§ **Available data**
****
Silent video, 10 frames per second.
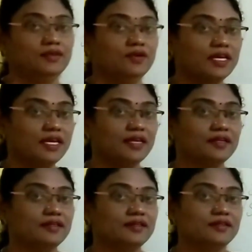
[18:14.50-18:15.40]

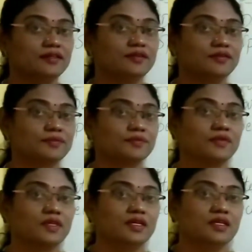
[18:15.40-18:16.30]
Okay,
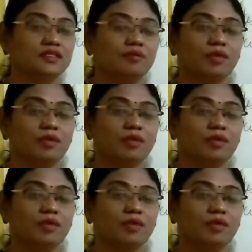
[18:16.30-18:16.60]
see,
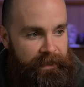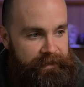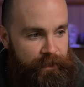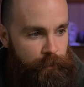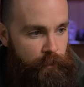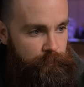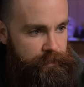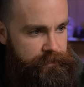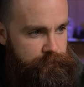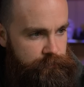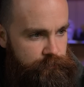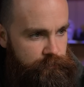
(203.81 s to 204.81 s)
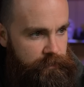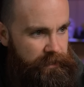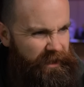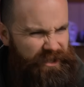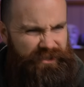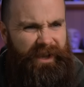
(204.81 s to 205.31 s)
And tell you what, we'll do,
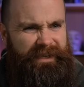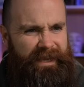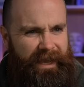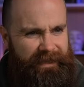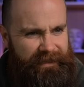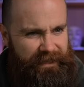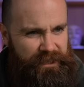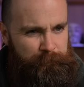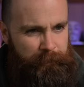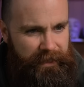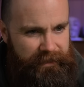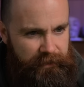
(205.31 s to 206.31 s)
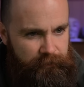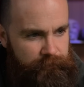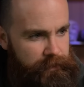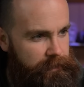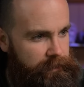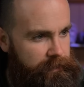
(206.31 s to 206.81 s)
gosh, .tech is expensive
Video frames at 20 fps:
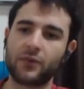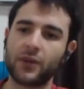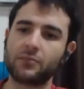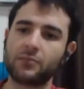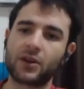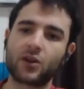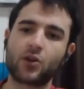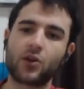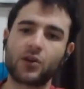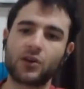In
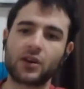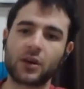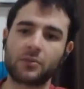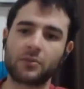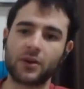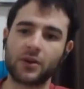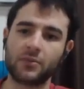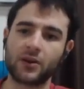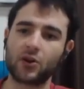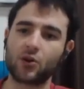Bitcoin you get
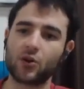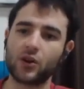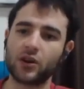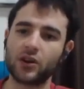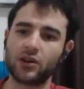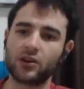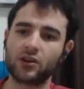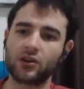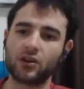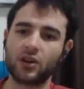paid in
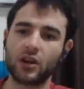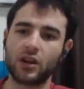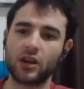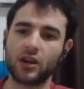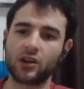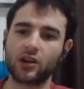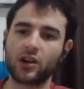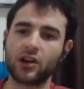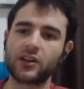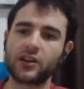Bitcoin,
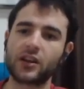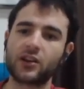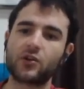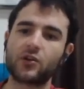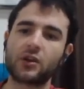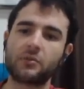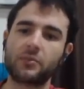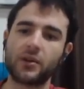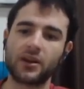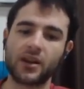in Cardano you
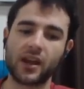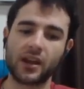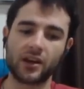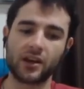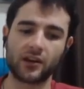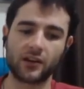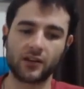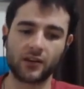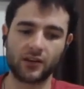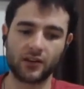get paid in
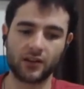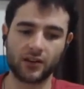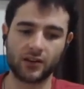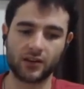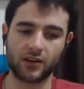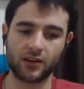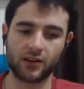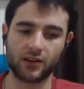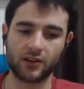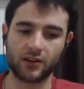ADA.
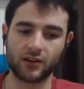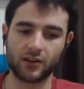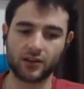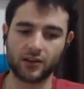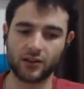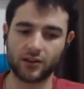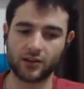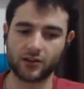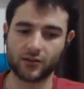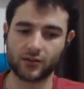
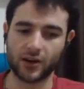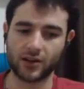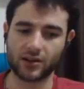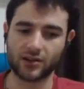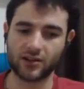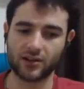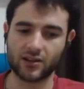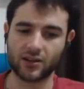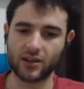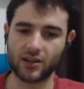Right?
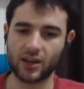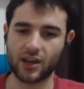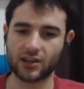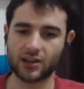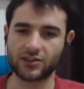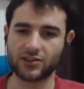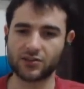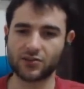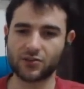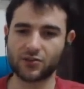And
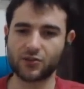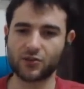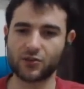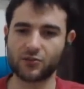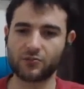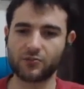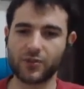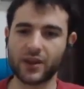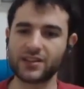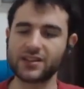so
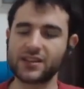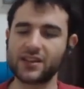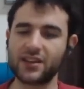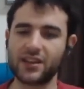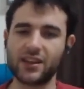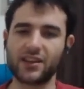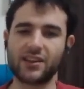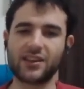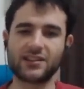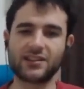
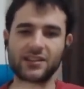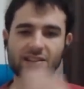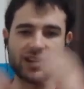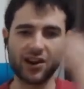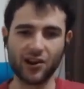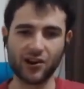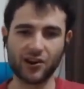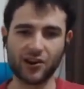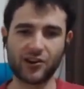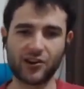basically this
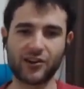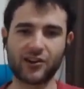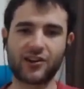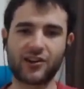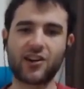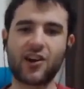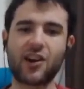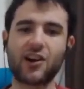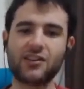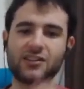entire
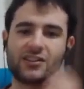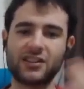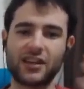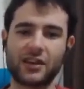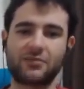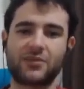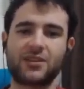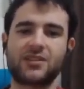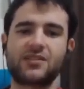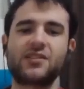
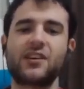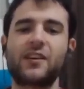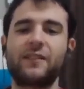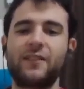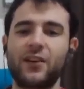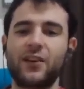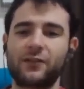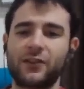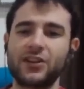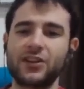concept, this entire
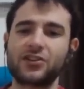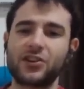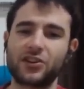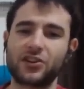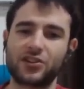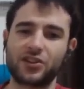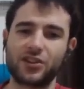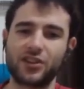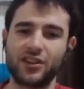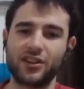field of
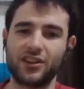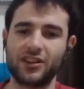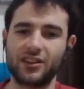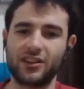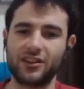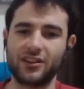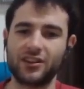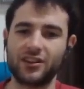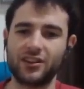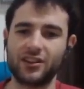research,
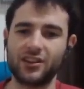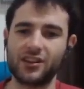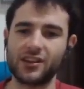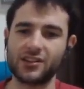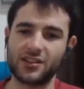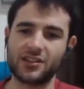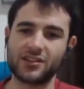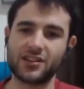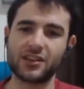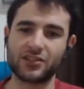is
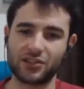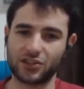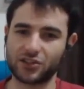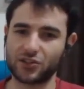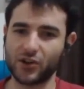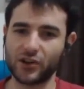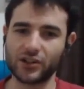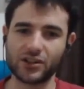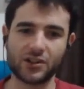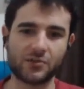in a sense just
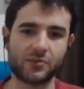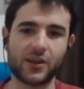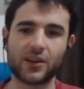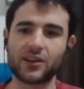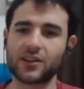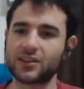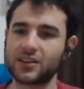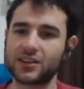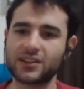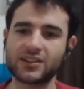trying to build
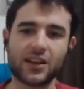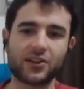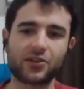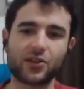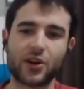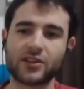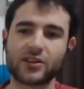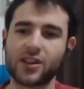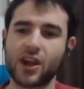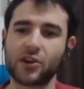a
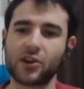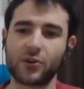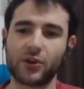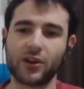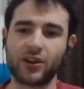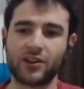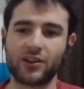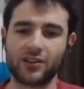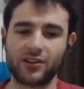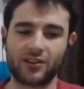decentralized
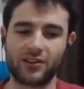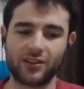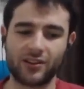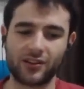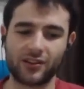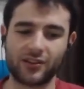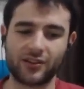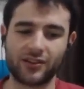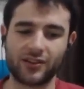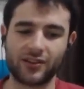lottery,
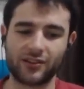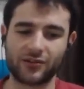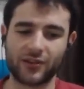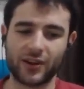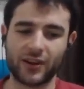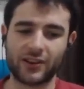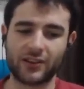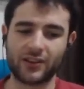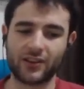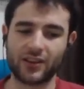
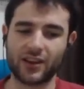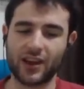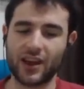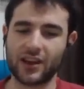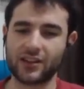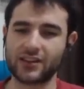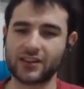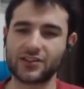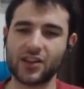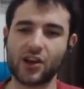right?
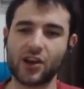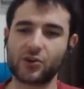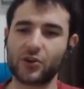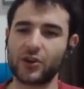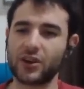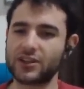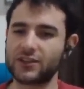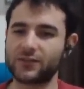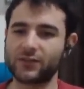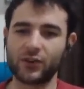And this lottery
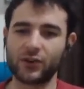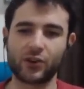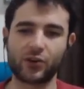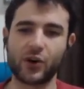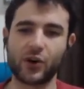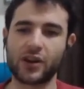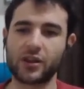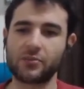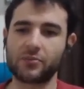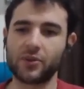is for
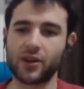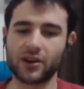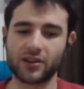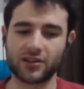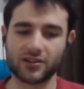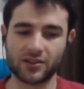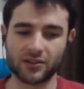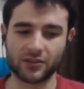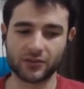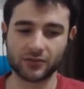creating the
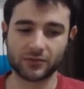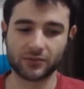blocks.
****
§ **What this task involves**
With the images removed, give back every entry exactly as shown.

§ **Output for this exercise**
Silent video, 10 frames per second.
[18:14.50-18:15.40]

[18:15.40-18:16.30]
Okay,
[18:16.30-18:16.60]
see,
(203.81 s to 204.81 s)
(204.81 s to 205.31 s)
And tell you what, we'll do,
(205.31 s to 206.31 s)
(206.31 s to 206.81 s)
gosh, .tech is expensive
Video frames at 20 fps:
In
Bitcoin you get
paid in
Bitcoin,
in Cardano you
get paid in
ADA.
Right?
And
so
basically this
entire
concept, this entire
field of
research,
is
in a sense just
trying to build
a
decentralized
lottery,
right?
And this lottery
is for
creating the
blocks.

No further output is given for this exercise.